### YOUR INSTRUCTIONS
From the records below, extract all the text exactly and leave the images behind.

Saved entries:

BEGIN

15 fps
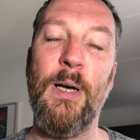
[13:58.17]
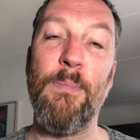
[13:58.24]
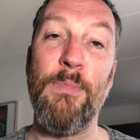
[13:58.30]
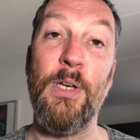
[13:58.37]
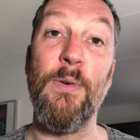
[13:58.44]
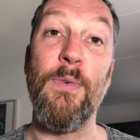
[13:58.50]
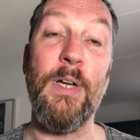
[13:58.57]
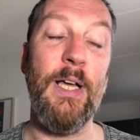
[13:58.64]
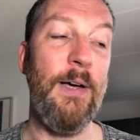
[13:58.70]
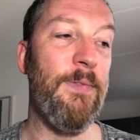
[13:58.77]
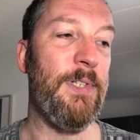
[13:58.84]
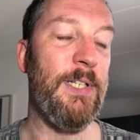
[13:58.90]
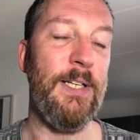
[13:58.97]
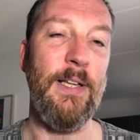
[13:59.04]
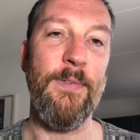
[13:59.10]

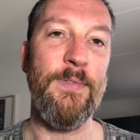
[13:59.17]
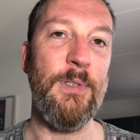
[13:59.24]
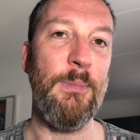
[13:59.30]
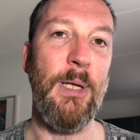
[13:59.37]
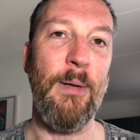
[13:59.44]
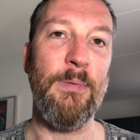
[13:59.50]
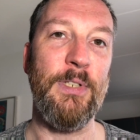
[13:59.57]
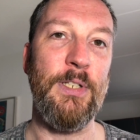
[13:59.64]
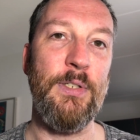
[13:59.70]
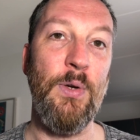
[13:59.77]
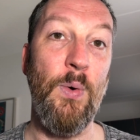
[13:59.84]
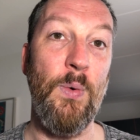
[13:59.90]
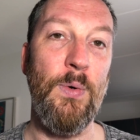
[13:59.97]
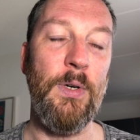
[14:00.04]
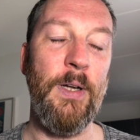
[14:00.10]
recovered enough to be able to
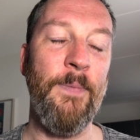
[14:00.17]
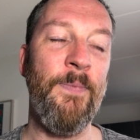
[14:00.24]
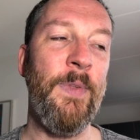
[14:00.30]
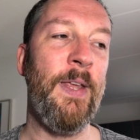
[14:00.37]
talk.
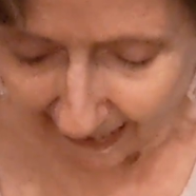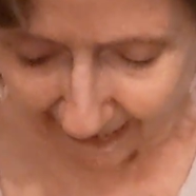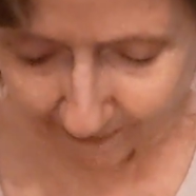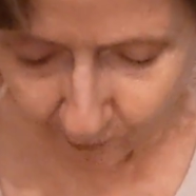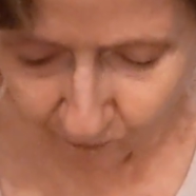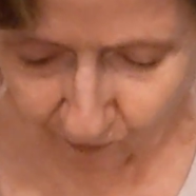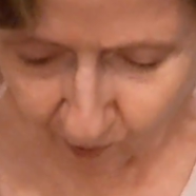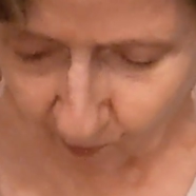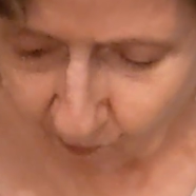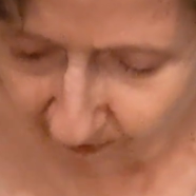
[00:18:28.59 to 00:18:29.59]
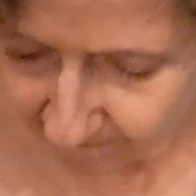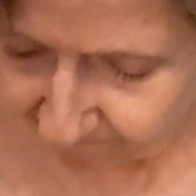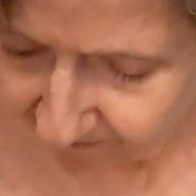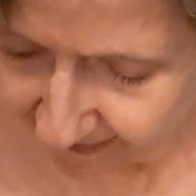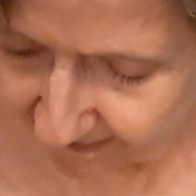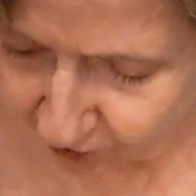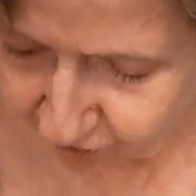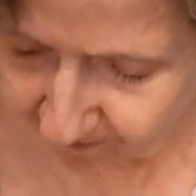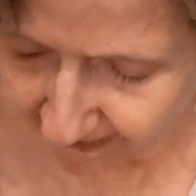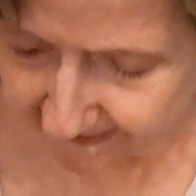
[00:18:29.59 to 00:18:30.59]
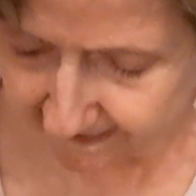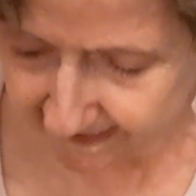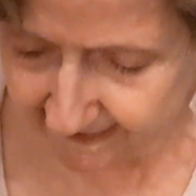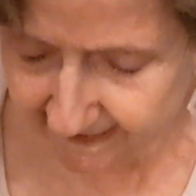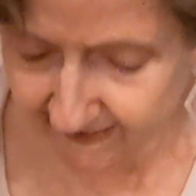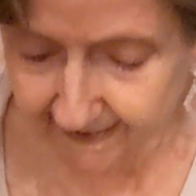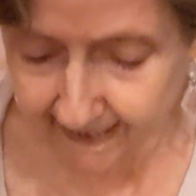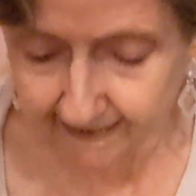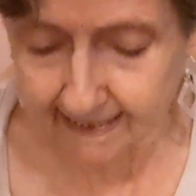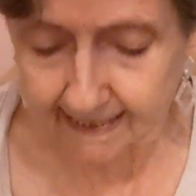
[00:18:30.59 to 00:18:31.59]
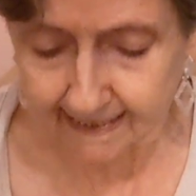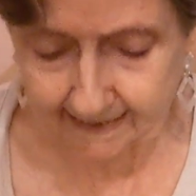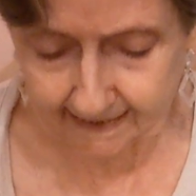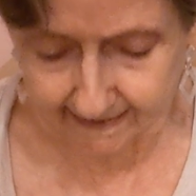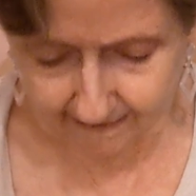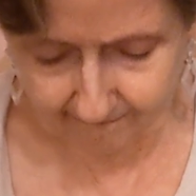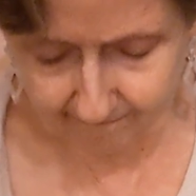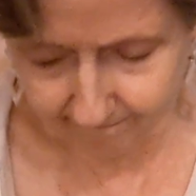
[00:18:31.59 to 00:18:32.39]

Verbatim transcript: I don't know if I tried these yet, guys.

END

### YOUR SOLUTION
15 fps
[13:58.17]
[13:58.24]
[13:58.30]
[13:58.37]
[13:58.44]
[13:58.50]
[13:58.57]
[13:58.64]
[13:58.70]
[13:58.77]
[13:58.84]
[13:58.90]
[13:58.97]
[13:59.04]
[13:59.10]

[13:59.17]
[13:59.24]
[13:59.30]
[13:59.37]
[13:59.44]
[13:59.50]
[13:59.57]
[13:59.64]
[13:59.70]
[13:59.77]
[13:59.84]
[13:59.90]
[13:59.97]
[14:00.04]
[14:00.10]
recovered enough to be able to
[14:00.17]
[14:00.24]
[14:00.30]
[14:00.37]
talk.
[00:18:28.59 to 00:18:29.59]
[00:18:29.59 to 00:18:30.59]
[00:18:30.59 to 00:18:31.59]
[00:18:31.59 to 00:18:32.39]

Verbatim transcript: I don't know if I tried these yet, guys.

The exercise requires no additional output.